I have been an abortion provider since 1972. Why do I do abortions,
and why do I continue to do abortions, despite two murder attempts?

The first time I started to think about abortion was in 1960, when I
was in secondyear medical school. I was assigned the case of a young
woman who had died of a septic abortion. She had aborted herself
using slippery elm bark.

I had never heard of slippery elm. A buddy and I went down to skid
row, and without too much difficulty, purchased some slippery elm
bark to use as a visual aid in our presentation. Slippery elm is not
sterile, and frequently contains spores of the bacteria that cause
gas gangrene.
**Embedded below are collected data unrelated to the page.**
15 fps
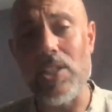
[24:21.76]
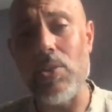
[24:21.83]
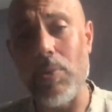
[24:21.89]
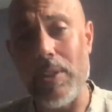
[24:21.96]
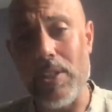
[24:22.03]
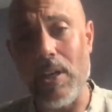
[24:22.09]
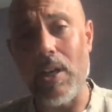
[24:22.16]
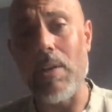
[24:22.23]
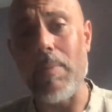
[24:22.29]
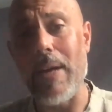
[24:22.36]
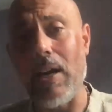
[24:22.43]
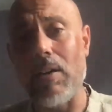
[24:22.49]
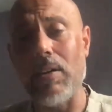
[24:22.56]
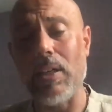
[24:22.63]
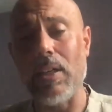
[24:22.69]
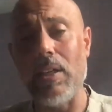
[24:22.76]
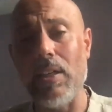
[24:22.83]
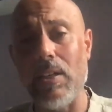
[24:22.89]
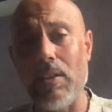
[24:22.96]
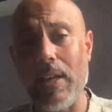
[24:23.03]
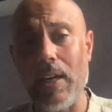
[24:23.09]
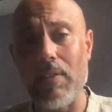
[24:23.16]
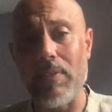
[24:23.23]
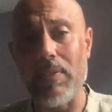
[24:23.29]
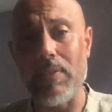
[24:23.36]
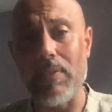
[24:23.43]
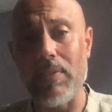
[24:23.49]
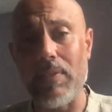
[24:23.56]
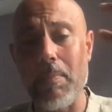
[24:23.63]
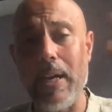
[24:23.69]
to when we talk about, kind of
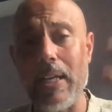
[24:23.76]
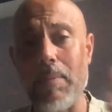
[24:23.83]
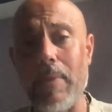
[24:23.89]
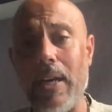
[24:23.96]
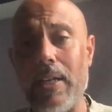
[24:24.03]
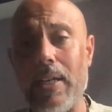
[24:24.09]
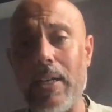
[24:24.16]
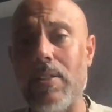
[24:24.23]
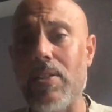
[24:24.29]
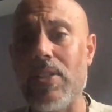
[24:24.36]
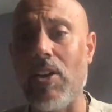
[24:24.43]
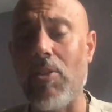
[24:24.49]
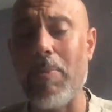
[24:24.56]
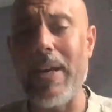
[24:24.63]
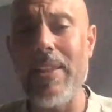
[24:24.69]
like body, mind, self.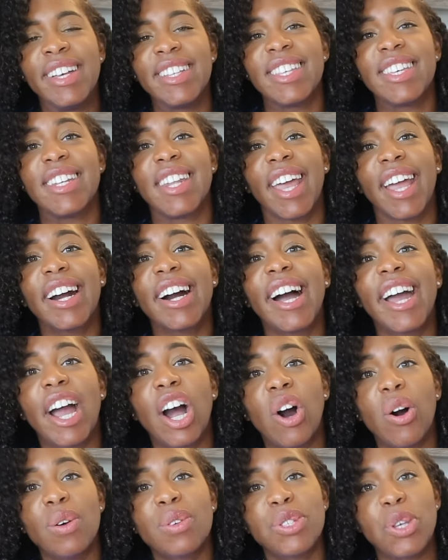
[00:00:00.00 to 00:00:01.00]
today i
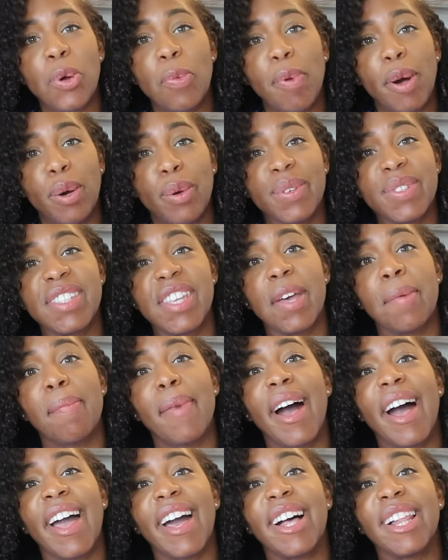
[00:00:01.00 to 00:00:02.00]
also posted
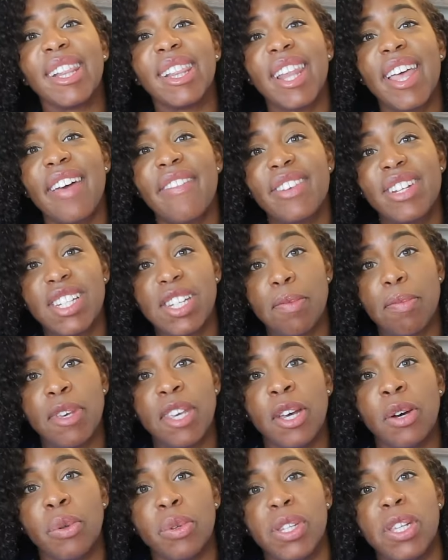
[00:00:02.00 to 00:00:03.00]
my 11
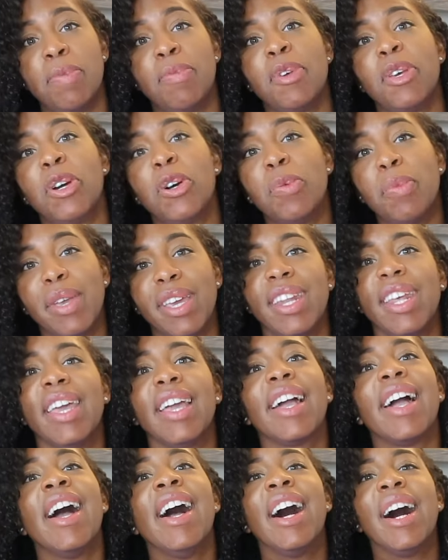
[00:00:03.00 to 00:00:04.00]
dpo dpo
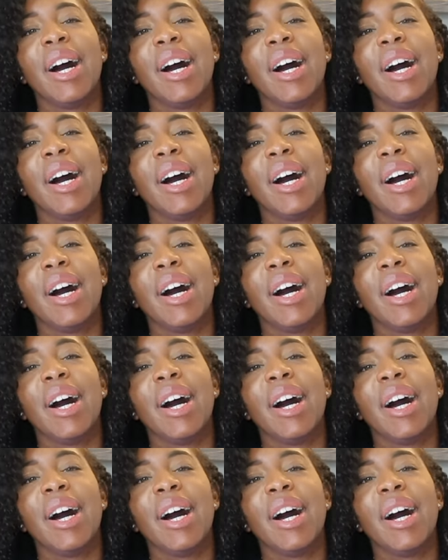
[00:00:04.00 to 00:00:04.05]
meaning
It is called slippery elm because, when it gets wet, it
feels slippery. This makes it easier to slide slender pieces through
the cervix where they absorb water, expand, dilate the cervix,
produce infection and induce abortion. The young woman in our case
developed an overwhelming infection. At autopsy she had multiple
abscesses throughout her body, in her brain, lungs, liver and abdomen.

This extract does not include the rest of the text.